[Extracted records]

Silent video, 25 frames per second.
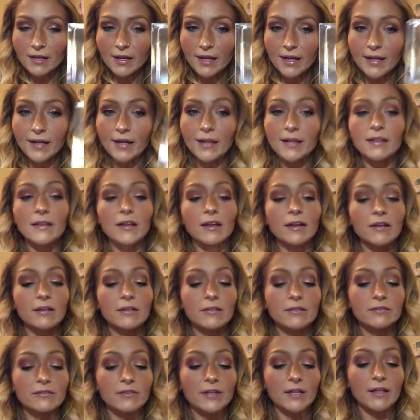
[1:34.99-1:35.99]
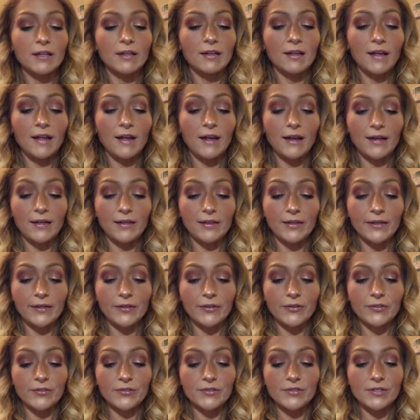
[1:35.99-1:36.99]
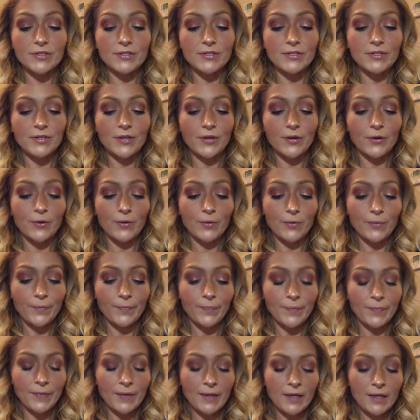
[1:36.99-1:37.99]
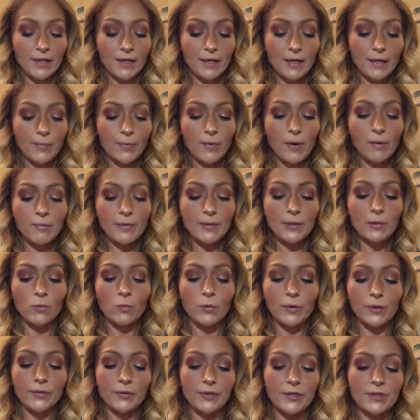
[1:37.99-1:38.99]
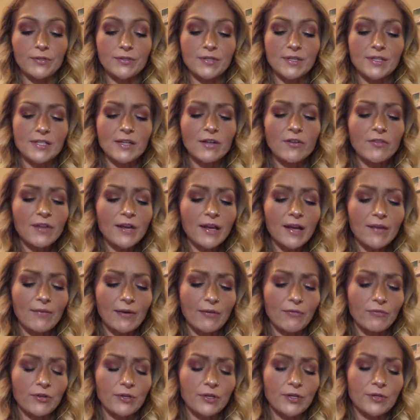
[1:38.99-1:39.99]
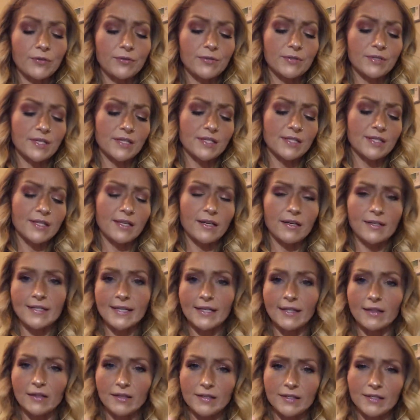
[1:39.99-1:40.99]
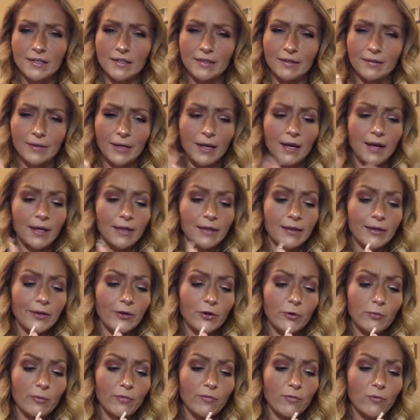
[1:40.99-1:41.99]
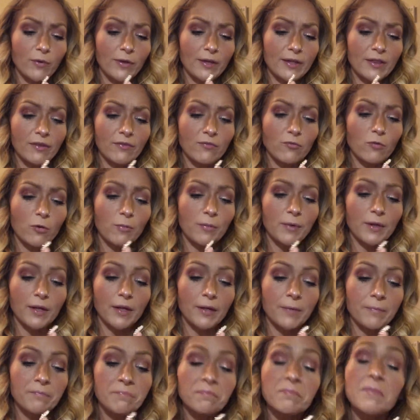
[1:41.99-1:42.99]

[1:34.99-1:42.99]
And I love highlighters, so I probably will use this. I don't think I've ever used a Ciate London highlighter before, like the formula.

* * *

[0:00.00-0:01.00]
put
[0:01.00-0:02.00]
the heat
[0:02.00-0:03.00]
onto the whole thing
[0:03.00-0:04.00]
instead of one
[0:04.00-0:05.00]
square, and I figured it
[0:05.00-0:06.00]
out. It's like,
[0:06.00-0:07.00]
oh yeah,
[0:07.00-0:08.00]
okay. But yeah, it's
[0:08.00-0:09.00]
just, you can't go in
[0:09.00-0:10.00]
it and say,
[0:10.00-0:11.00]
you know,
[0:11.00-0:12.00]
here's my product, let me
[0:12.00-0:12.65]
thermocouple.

---

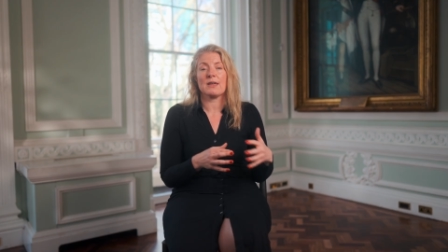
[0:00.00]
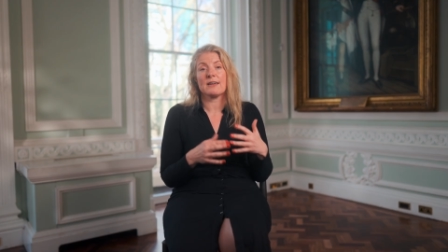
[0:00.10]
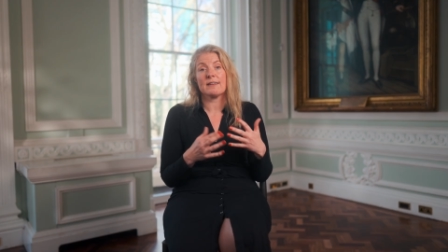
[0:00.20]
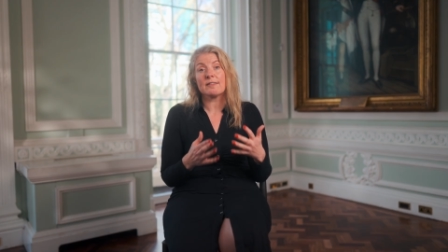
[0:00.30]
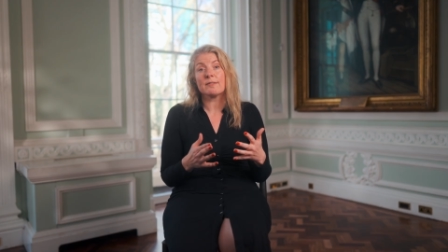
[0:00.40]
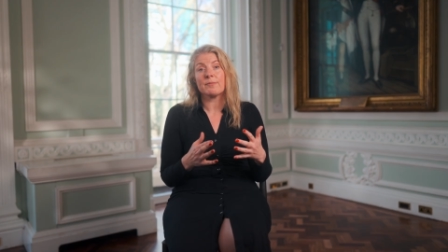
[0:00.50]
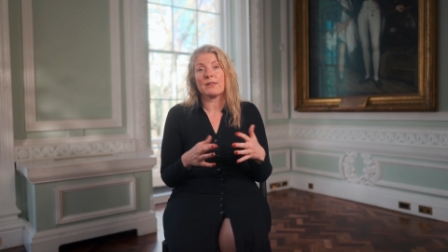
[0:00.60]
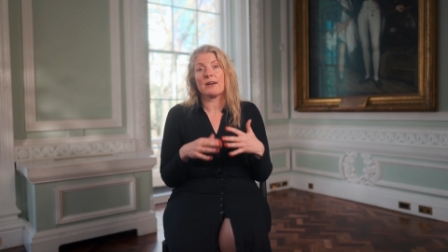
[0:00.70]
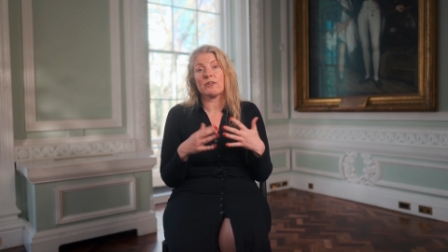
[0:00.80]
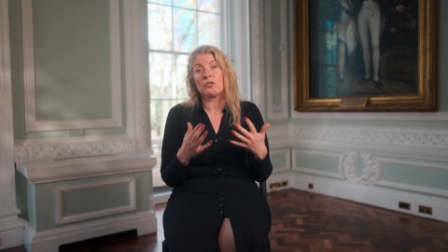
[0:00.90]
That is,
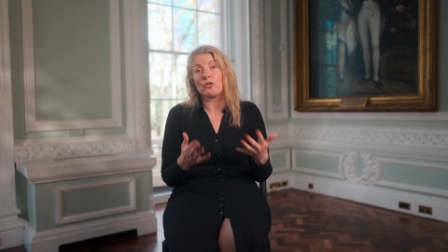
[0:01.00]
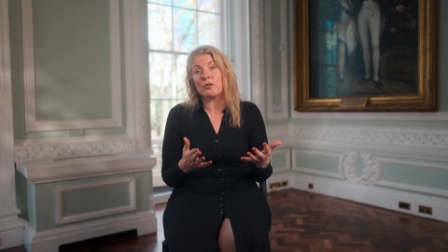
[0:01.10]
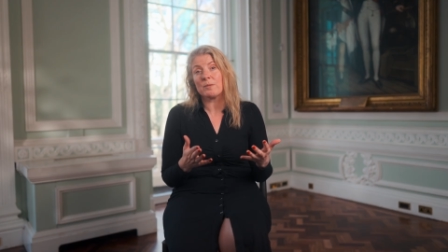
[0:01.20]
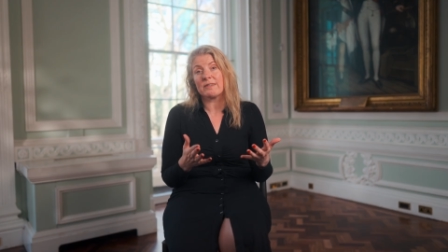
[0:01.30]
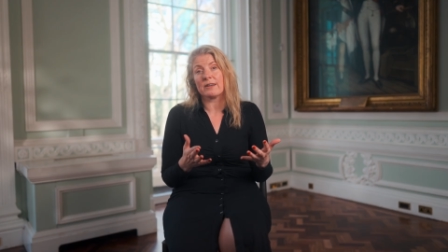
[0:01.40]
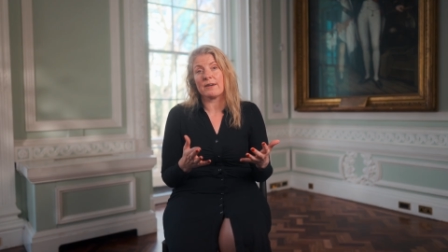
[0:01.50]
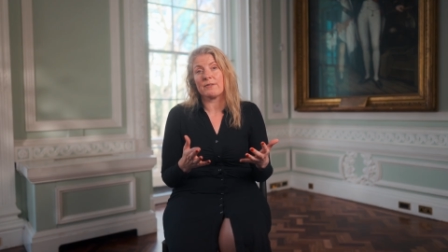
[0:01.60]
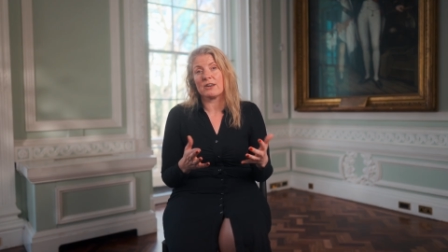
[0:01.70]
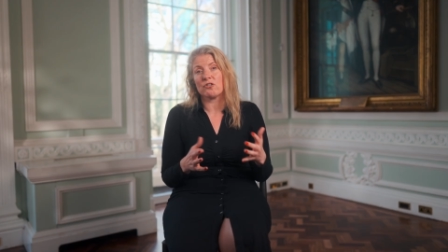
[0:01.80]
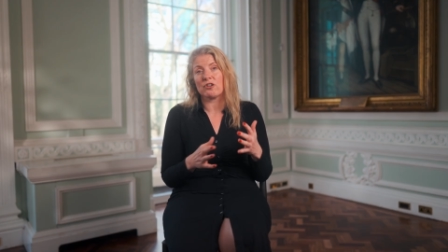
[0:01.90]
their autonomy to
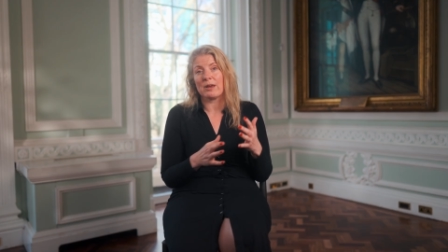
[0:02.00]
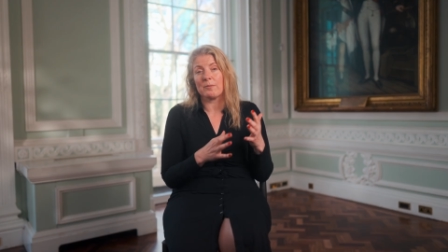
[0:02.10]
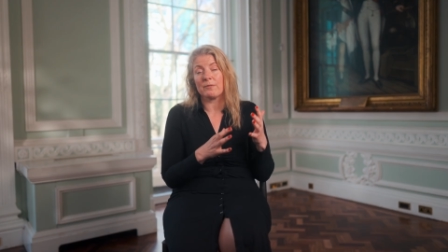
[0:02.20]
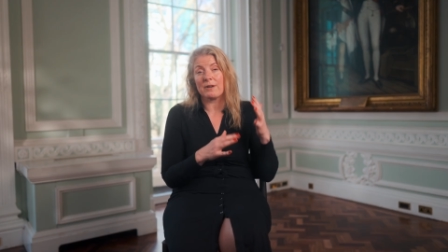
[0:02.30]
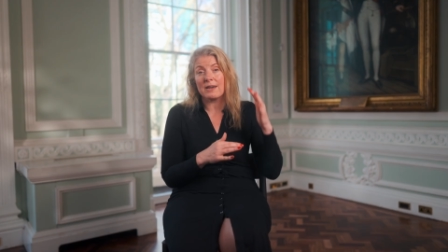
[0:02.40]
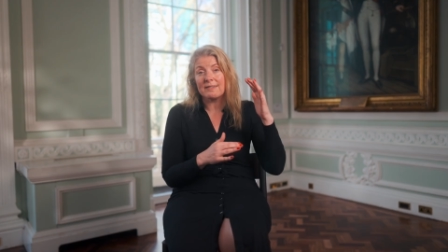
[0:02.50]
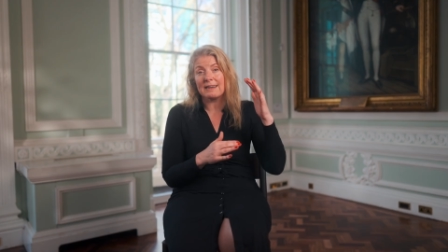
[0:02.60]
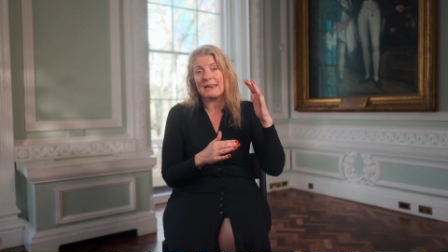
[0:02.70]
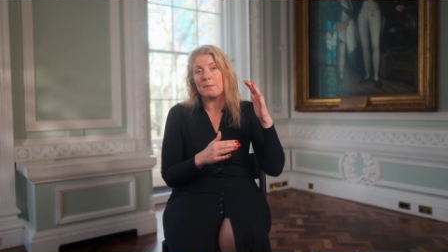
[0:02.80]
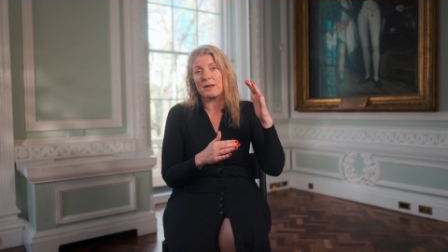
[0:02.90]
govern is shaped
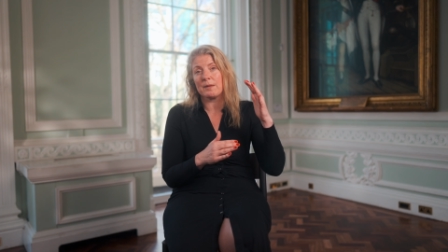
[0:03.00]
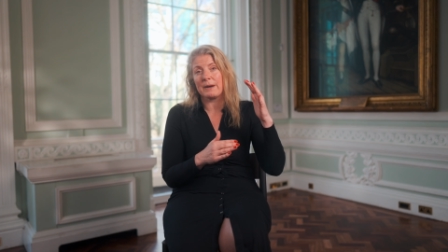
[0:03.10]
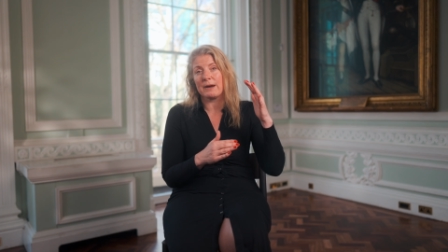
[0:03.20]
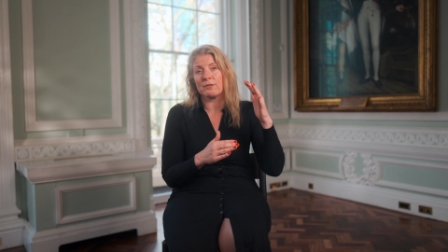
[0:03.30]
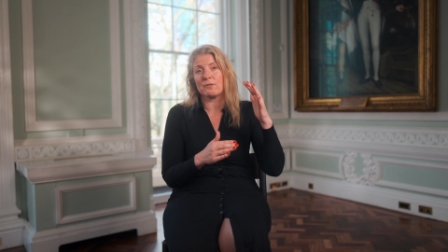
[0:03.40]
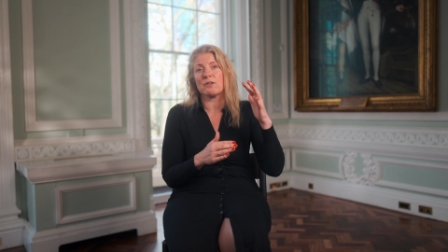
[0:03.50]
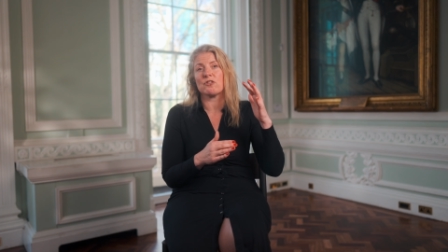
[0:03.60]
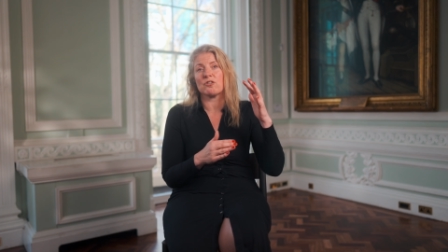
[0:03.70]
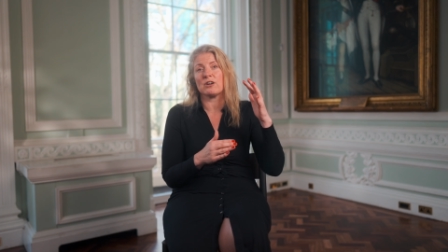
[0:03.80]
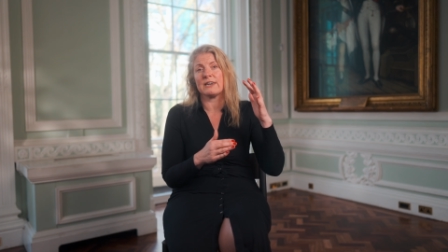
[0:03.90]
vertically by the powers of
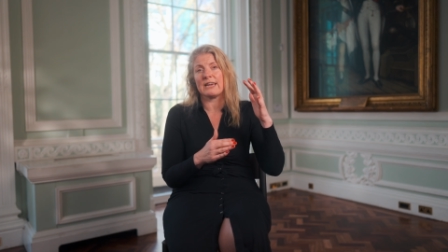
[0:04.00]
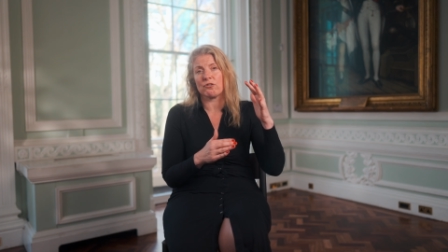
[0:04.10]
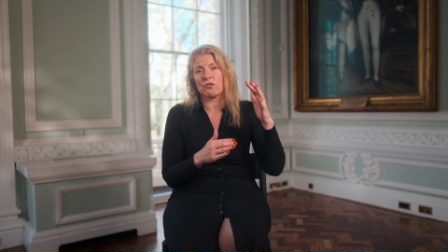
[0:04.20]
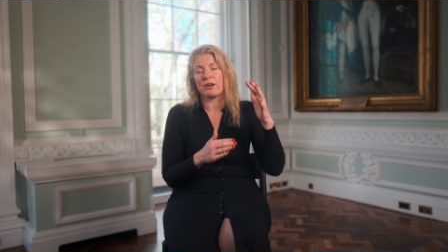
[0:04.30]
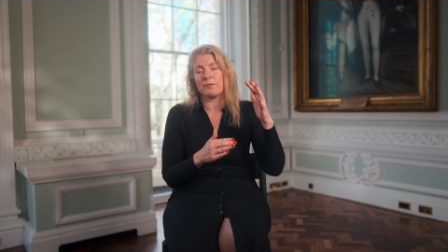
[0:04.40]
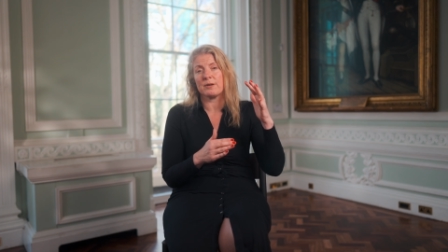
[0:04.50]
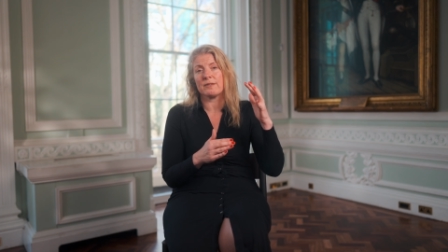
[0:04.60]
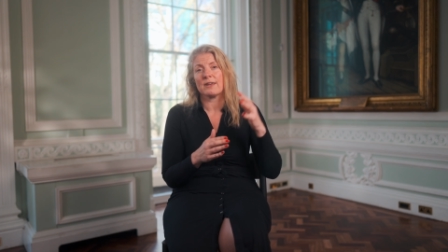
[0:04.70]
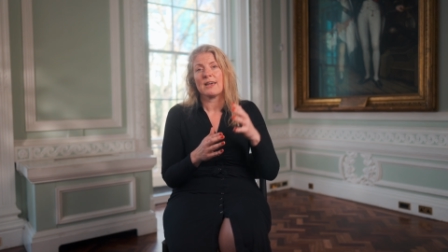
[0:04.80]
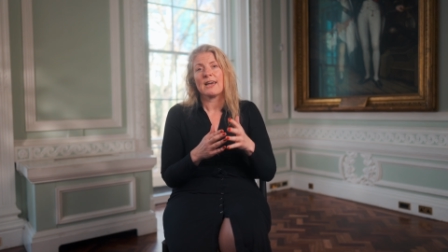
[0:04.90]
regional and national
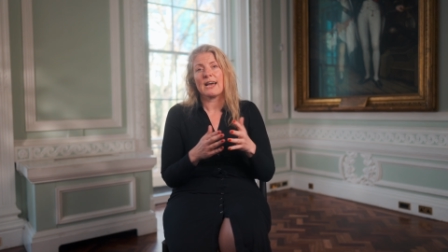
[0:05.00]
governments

TASK STATEMENT: Find the line with "Silent video, 25 frames per second." and the line with "[1:41.99-1:42.99]" in the records above. Copy both and all lines between them exactly, without pictures.

SOLUTION TO THIS PROBLEM:
Silent video, 25 frames per second.
[1:34.99-1:35.99]
[1:35.99-1:36.99]
[1:36.99-1:37.99]
[1:37.99-1:38.99]
[1:38.99-1:39.99]
[1:39.99-1:40.99]
[1:40.99-1:41.99]
[1:41.99-1:42.99]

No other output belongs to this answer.